Transfer to your SD card:
- the dm-verity-opt-encrypt patch
- the Magisk zip file
Work your way through the “new user setup” on the phone, until you can access the settings to enable USB debugging by turning on developer mode, and going to the developer settings (you know the drill: in the software version screen tap “build number” seven times, then go into the developer settings screen that you can access now, and turn on usb debugging). While you work your way through initial setup, keep in mind that we’re going to do a factory reset in a few minutes – answer whatever you can with “skip for now”, anything more is a waste of time.
Anyway, once you have usb debugging turned on, power down the phone, and start odin again as administrator on your PC.
Boot your phone to download mode again (see above)
Load the TWRP file into the AP slot in odin, and make sure you turn OFF the “automatic reboot” option in odin (it’s on the options tab).
Make sure you see “Added” in odin in the log output, then press start. Once this is done, the phone will NOT reboot. That’s because if it did, the samsung firmware would replace TWRP with the normal recovery again. We don’t want that, so we boot directly to recovery from download mode now – to do so, press and hold power, bixby, and volume up until you’re in TWRP.
Once we’re in TWRP, insert the SD card containing the dm-verity-opt-encrypt patch and the latest Magisk zip file.
In TWRP, go to “storage” to select the SD card. Then, press “install” and select the dm-verity-opt-encrypt patch, and flash it. Do not reboot yet. Again in Storage, format data (this is the factory reset I mentioned earlier).
Now it’s time to flash Magisk, so do that by pressing install, selecting the Magisk zip file, and flashing it.
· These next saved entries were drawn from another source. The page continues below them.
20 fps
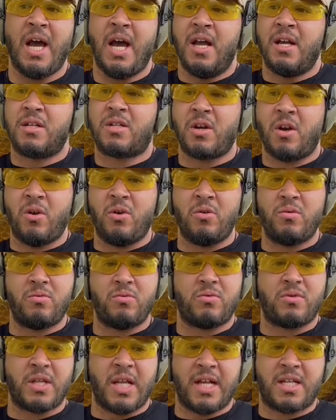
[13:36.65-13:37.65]
So
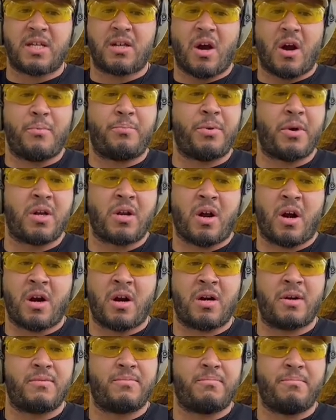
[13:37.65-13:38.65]
let's start putting
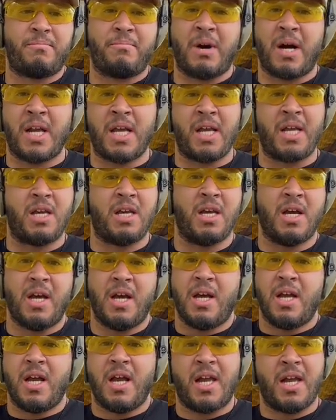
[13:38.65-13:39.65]
our money
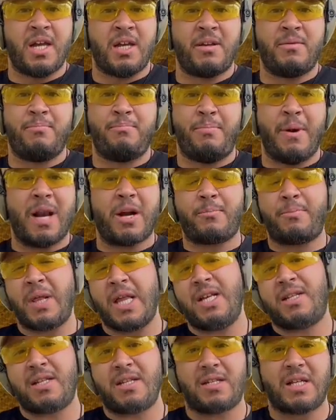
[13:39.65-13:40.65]
in better
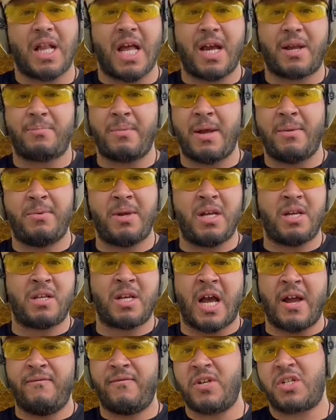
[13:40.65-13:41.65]
places, like maybe
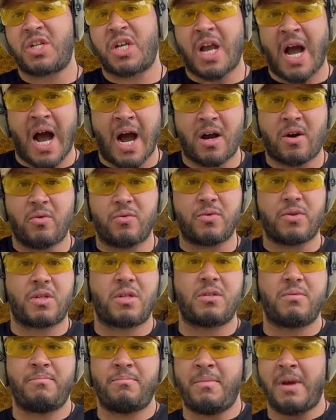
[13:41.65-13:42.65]
night vision goggles,
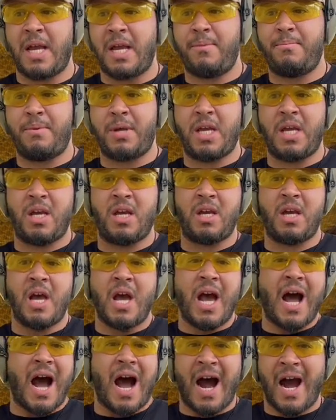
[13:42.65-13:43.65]
maybe
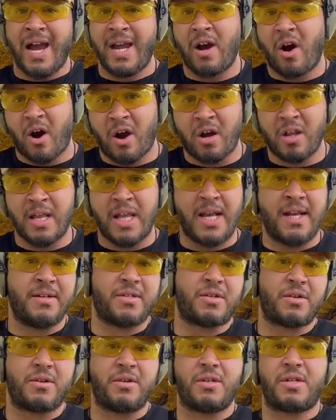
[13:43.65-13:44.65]
IR
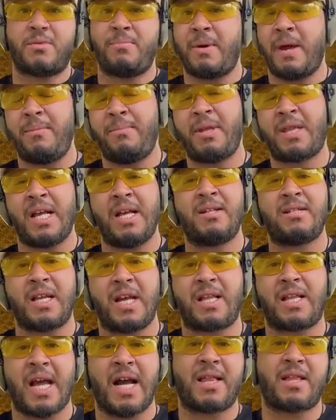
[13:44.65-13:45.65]
lasers, maybe things
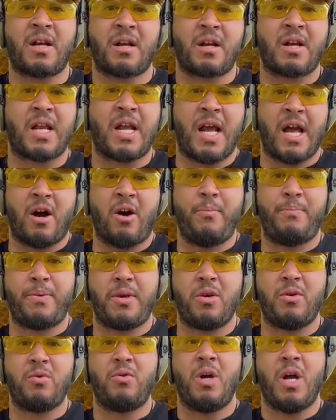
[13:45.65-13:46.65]
like that that are going to help
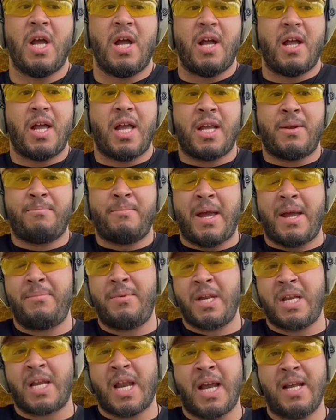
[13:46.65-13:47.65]
you in
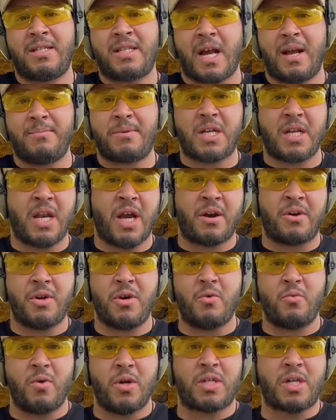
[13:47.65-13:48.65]
maybe a nighttime scenario,
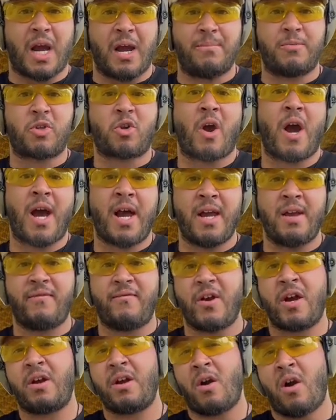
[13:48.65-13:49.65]
which I'm trying
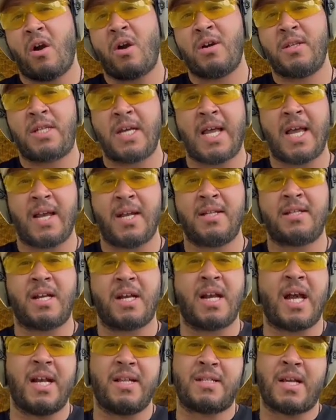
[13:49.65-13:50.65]
very hard to get into
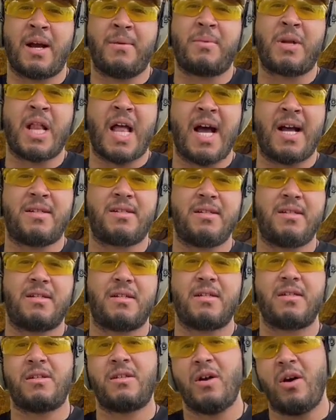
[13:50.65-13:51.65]
nighttime classes.
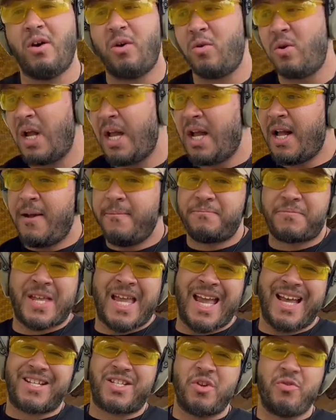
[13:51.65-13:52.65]
So
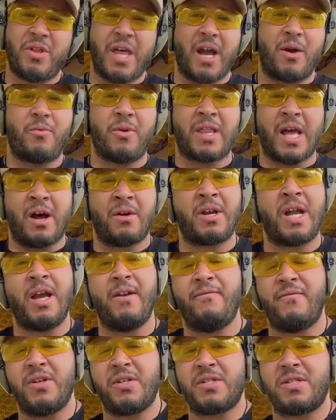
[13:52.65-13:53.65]
can't do that without night
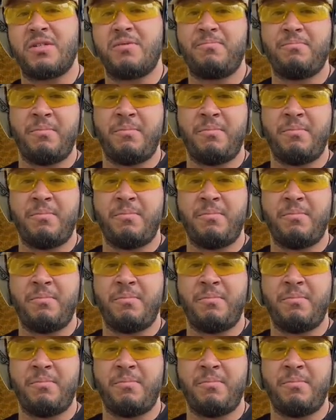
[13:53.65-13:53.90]
vision.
After this is finished you can reboot, and you’ll be greeted again by a shiny clean phone – but one with root access.
Walk your way through setup, setup your accounts, etc etc etc.
If you think you’re not yet completely done, here are a few odds and ends I do at this point:
Install a few magisk modules: sshd, l-speed, the f-droid privileged extension, busybox
In Magisk Manager Settings, enable systemless hosts, and hide the manager.
Get a buildprop editor, and change ro.config.tima to 0 if you plan on using samsung health
Get a root file manager, and rename /system/priv-app/SamsungPass_1.3/SamsungPass_1.3.apk to /system/priv-app/SamsungPass_1.3/SamsungPass_1.3.apj, and delete /data/app/com.samsung.android.samsungpass-1 if it exists – Samsing Pass is not going to work on a rooted device anyways, and with this gone you can use biometrics for websites again.
Install Titanium Backup, and insert the SD card with your backup from before – now you can restore your previous apps from that backup instead having to bother poor google or samsung for your cloud based backups.